**Task to carry out**:
Every record that appears below should be transcribed exactly.

Dataset entries:
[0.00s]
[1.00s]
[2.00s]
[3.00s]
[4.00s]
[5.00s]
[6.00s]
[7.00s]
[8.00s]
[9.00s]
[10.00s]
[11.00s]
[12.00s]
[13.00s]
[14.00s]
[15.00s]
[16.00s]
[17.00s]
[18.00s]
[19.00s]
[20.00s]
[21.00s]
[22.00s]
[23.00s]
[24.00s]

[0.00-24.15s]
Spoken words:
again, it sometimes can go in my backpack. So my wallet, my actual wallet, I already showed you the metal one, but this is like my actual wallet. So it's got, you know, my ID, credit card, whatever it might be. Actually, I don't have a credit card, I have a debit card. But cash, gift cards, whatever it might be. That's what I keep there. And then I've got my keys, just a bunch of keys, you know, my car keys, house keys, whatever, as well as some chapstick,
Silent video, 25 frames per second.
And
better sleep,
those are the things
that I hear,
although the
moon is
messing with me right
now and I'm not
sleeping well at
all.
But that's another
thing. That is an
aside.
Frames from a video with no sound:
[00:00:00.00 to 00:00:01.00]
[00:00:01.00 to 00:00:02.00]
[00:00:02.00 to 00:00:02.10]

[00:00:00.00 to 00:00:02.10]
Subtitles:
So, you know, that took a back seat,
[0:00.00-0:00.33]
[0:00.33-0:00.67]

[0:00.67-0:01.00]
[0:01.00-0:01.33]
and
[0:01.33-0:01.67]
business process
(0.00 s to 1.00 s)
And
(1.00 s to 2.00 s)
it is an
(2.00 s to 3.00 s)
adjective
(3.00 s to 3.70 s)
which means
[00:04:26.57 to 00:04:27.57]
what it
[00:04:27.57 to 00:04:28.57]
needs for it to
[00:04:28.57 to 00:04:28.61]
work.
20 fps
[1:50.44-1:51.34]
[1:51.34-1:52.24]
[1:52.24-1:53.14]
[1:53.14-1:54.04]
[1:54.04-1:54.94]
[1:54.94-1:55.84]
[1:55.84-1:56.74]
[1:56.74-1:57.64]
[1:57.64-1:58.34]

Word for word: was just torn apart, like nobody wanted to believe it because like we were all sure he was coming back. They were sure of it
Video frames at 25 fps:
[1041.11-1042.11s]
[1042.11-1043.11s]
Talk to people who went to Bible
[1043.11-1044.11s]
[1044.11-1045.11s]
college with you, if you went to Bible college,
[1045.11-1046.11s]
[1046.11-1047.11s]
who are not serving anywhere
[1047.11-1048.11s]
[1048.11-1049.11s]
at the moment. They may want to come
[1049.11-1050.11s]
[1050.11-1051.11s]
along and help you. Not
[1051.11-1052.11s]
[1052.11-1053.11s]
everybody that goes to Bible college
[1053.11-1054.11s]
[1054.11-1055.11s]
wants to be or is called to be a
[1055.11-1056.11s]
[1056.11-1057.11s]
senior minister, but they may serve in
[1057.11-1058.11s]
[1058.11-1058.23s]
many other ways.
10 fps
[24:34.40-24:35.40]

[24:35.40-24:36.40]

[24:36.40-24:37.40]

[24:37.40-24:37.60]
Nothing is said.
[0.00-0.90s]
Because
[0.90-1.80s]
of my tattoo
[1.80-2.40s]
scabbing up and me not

**Written solution**:
[0.00s]
[1.00s]
[2.00s]
[3.00s]
[4.00s]
[5.00s]
[6.00s]
[7.00s]
[8.00s]
[9.00s]
[10.00s]
[11.00s]
[12.00s]
[13.00s]
[14.00s]
[15.00s]
[16.00s]
[17.00s]
[18.00s]
[19.00s]
[20.00s]
[21.00s]
[22.00s]
[23.00s]
[24.00s]

[0.00-24.15s]
Spoken words:
again, it sometimes can go in my backpack. So my wallet, my actual wallet, I already showed you the metal one, but this is like my actual wallet. So it's got, you know, my ID, credit card, whatever it might be. Actually, I don't have a credit card, I have a debit card. But cash, gift cards, whatever it might be. That's what I keep there. And then I've got my keys, just a bunch of keys, you know, my car keys, house keys, whatever, as well as some chapstick,
Silent video, 25 frames per second.
And
better sleep,
those are the things
that I hear,
although the
moon is
messing with me right
now and I'm not
sleeping well at
all.
But that's another
thing. That is an
aside.
Frames from a video with no sound:
[00:00:00.00 to 00:00:01.00]
[00:00:01.00 to 00:00:02.00]
[00:00:02.00 to 00:00:02.10]

[00:00:00.00 to 00:00:02.10]
Subtitles:
So, you know, that took a back seat,
[0:00.00-0:00.33]
[0:00.33-0:00.67]

[0:00.67-0:01.00]
[0:01.00-0:01.33]
and
[0:01.33-0:01.67]
business process
(0.00 s to 1.00 s)
And
(1.00 s to 2.00 s)
it is an
(2.00 s to 3.00 s)
adjective
(3.00 s to 3.70 s)
which means
[00:04:26.57 to 00:04:27.57]
what it
[00:04:27.57 to 00:04:28.57]
needs for it to
[00:04:28.57 to 00:04:28.61]
work.
20 fps
[1:50.44-1:51.34]
[1:51.34-1:52.24]
[1:52.24-1:53.14]
[1:53.14-1:54.04]
[1:54.04-1:54.94]
[1:54.94-1:55.84]
[1:55.84-1:56.74]
[1:56.74-1:57.64]
[1:57.64-1:58.34]

Word for word: was just torn apart, like nobody wanted to believe it because like we were all sure he was coming back. They were sure of it
Video frames at 25 fps:
[1041.11-1042.11s]
[1042.11-1043.11s]
Talk to people who went to Bible
[1043.11-1044.11s]
[1044.11-1045.11s]
college with you, if you went to Bible college,
[1045.11-1046.11s]
[1046.11-1047.11s]
who are not serving anywhere
[1047.11-1048.11s]
[1048.11-1049.11s]
at the moment. They may want to come
[1049.11-1050.11s]
[1050.11-1051.11s]
along and help you. Not
[1051.11-1052.11s]
[1052.11-1053.11s]
everybody that goes to Bible college
[1053.11-1054.11s]
[1054.11-1055.11s]
wants to be or is called to be a
[1055.11-1056.11s]
[1056.11-1057.11s]
senior minister, but they may serve in
[1057.11-1058.11s]
[1058.11-1058.23s]
many other ways.
10 fps
[24:34.40-24:35.40]

[24:35.40-24:36.40]

[24:36.40-24:37.40]

[24:37.40-24:37.60]
Nothing is said.
[0.00-0.90s]
Because
[0.90-1.80s]
of my tattoo
[1.80-2.40s]
scabbing up and me not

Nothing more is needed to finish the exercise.